» Data supplied
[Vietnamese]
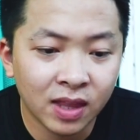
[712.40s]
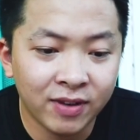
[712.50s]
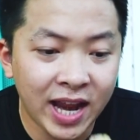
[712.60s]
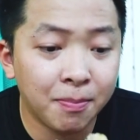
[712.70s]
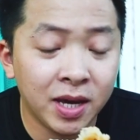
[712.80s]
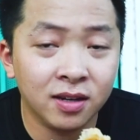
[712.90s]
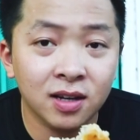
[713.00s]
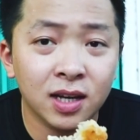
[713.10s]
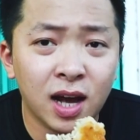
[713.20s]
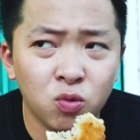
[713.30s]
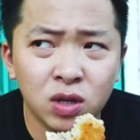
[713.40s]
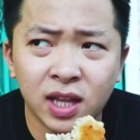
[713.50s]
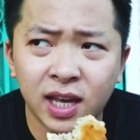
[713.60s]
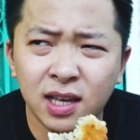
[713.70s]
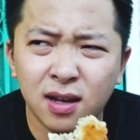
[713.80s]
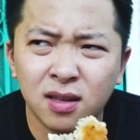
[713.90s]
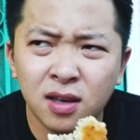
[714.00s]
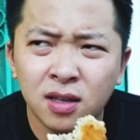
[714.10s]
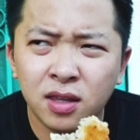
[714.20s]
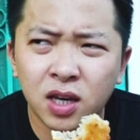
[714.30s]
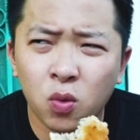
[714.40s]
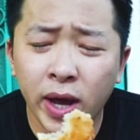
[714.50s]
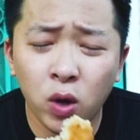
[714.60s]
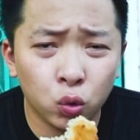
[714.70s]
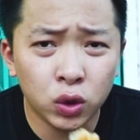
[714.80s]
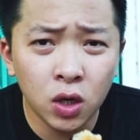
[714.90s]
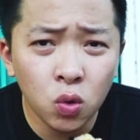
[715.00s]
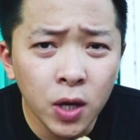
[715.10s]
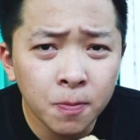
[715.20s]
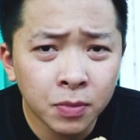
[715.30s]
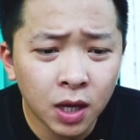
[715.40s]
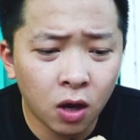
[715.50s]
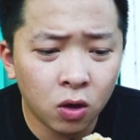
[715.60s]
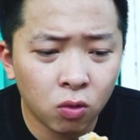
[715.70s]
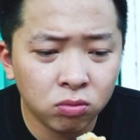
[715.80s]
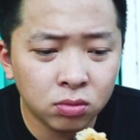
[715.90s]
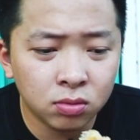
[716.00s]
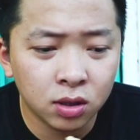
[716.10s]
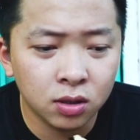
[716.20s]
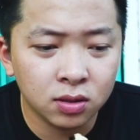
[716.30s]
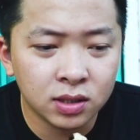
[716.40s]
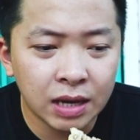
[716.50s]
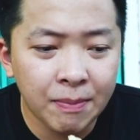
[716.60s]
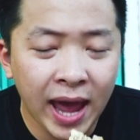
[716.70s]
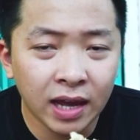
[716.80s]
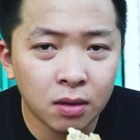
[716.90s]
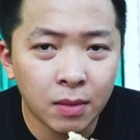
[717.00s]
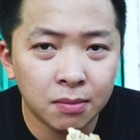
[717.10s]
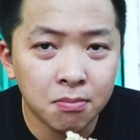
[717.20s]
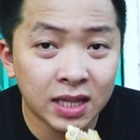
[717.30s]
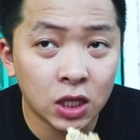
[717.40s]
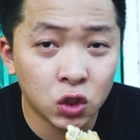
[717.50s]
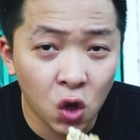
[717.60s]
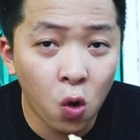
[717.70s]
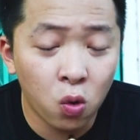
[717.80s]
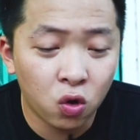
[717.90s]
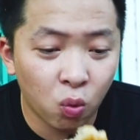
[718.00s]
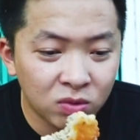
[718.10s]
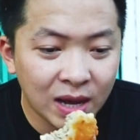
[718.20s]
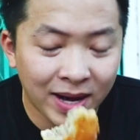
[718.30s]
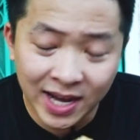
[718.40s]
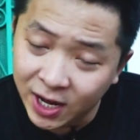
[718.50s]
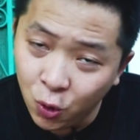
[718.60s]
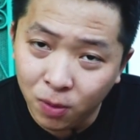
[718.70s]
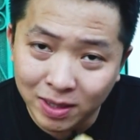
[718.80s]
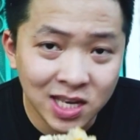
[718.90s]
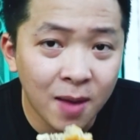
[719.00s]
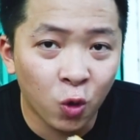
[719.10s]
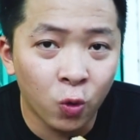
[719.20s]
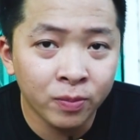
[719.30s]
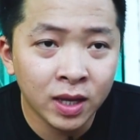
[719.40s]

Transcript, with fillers: và đặc biệt nữa là hầu như là thấy những cái quán hủ tiếu đấy thì họ cũng thường sẽ bán bánh ba tê xô cũng là bánh này luôn bánh xếp luôn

» Work order
Without the pictures, output the full listing exactly as it stands.

» Written solution
[Vietnamese]
[712.40s]
[712.50s]
[712.60s]
[712.70s]
[712.80s]
[712.90s]
[713.00s]
[713.10s]
[713.20s]
[713.30s]
[713.40s]
[713.50s]
[713.60s]
[713.70s]
[713.80s]
[713.90s]
[714.00s]
[714.10s]
[714.20s]
[714.30s]
[714.40s]
[714.50s]
[714.60s]
[714.70s]
[714.80s]
[714.90s]
[715.00s]
[715.10s]
[715.20s]
[715.30s]
[715.40s]
[715.50s]
[715.60s]
[715.70s]
[715.80s]
[715.90s]
[716.00s]
[716.10s]
[716.20s]
[716.30s]
[716.40s]
[716.50s]
[716.60s]
[716.70s]
[716.80s]
[716.90s]
[717.00s]
[717.10s]
[717.20s]
[717.30s]
[717.40s]
[717.50s]
[717.60s]
[717.70s]
[717.80s]
[717.90s]
[718.00s]
[718.10s]
[718.20s]
[718.30s]
[718.40s]
[718.50s]
[718.60s]
[718.70s]
[718.80s]
[718.90s]
[719.00s]
[719.10s]
[719.20s]
[719.30s]
[719.40s]

Transcript, with fillers: và đặc biệt nữa là hầu như là thấy những cái quán hủ tiếu đấy thì họ cũng thường sẽ bán bánh ba tê xô cũng là bánh này luôn bánh xếp luôn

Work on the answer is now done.